The announcement came nearly a year after someone scrawled racist messages onto the homes of several refugee families on Perley and Downing streets. No arrests have been made in any of the cases, but the police suspect the same person may be responsible.

"We're hoping this will stimulate somebody in the community to give us a call who was maybe on the fence before," Concord police Lt. Timothy O'Malley said during the press conference.

The police have less than two weeks to make an arrest in the graffiti cases datingto last September, since the statute of limitations is about to expire, O'Malley said. He said the police haven't received any recent leads in those cases, which involved graffiti written on three homes on Perley and Downing streets describing the occupants as "subhumans" who weren't wanted in the community.

The messages appeared overnight and were written in black permanent marker, as was the one discovered Aug. 5 on the home on Thompson Street. "We cannot exist with third world scum," the message declared.

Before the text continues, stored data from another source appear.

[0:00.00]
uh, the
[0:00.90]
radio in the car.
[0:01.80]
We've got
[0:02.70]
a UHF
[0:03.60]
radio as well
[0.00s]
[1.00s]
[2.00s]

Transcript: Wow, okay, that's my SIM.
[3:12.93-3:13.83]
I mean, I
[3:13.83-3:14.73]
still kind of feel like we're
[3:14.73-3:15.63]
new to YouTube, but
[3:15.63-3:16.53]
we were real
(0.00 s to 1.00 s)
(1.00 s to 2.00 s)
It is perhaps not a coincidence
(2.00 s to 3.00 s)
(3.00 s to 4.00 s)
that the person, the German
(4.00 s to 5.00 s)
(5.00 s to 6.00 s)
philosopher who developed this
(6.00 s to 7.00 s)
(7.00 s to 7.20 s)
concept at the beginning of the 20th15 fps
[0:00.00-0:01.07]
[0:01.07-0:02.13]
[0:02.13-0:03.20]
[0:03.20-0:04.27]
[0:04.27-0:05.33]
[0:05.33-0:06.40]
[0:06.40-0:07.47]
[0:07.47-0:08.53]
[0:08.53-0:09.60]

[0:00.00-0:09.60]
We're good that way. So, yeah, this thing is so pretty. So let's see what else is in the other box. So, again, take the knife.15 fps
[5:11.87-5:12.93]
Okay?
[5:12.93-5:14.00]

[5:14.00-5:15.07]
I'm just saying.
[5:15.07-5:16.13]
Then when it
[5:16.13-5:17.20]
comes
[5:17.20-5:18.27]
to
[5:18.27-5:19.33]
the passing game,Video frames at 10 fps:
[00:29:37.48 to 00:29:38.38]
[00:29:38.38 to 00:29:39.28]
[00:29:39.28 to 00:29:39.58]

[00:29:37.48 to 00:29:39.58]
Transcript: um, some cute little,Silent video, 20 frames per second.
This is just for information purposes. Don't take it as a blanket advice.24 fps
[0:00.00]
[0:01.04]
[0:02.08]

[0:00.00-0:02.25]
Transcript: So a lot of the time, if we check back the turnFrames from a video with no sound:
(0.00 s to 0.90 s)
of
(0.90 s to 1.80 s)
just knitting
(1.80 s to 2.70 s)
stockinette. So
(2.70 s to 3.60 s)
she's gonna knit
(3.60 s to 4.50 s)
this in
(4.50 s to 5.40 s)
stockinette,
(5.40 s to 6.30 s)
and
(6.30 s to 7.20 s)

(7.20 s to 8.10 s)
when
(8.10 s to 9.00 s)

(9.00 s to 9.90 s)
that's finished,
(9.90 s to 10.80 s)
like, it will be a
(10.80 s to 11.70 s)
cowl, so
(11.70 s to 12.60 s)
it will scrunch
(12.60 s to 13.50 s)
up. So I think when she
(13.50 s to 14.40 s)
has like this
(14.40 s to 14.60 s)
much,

Detectives circulated fliers with handwriting samples after the incident, rearranging words written on the Thompson Street house and the houses last fall into positive messages conveying the opposite meanings of the original versions, such as "You are welcome here."

The altered messages were on display again yesterday during the press conference. Asked whether the police are trying to spur a reaction from the person responsible, O'Malley said their intent was to stop perpetuating the hateful message but called that possibility "a side benefit."

County and federal law enforcement officials, including U.S. Attorney for the District of New Hampshire John Kacavas, yesterday pledged to support the Concord police in their investigation.

While he said the graffiti incidents wouldn't qualify for prosecution under the new federal hate crimes act, which requires bodily injury or an attempt to impose it, "we take these acts of cowardice very seriously, and where we can, we will prosecute them," Kacavas said.

If caught, the person responsible for the graffiti could face two to five years in prison under a state statute that allows for enhanced penalties for hate crimes, according to Merrimack County Scott Murray, whose office would be prosecuting the cases.

"These are difficult cases to prove, because of the nature, the way the crime is being perpetrated," Murray said, encouraging anyone with information to come forward.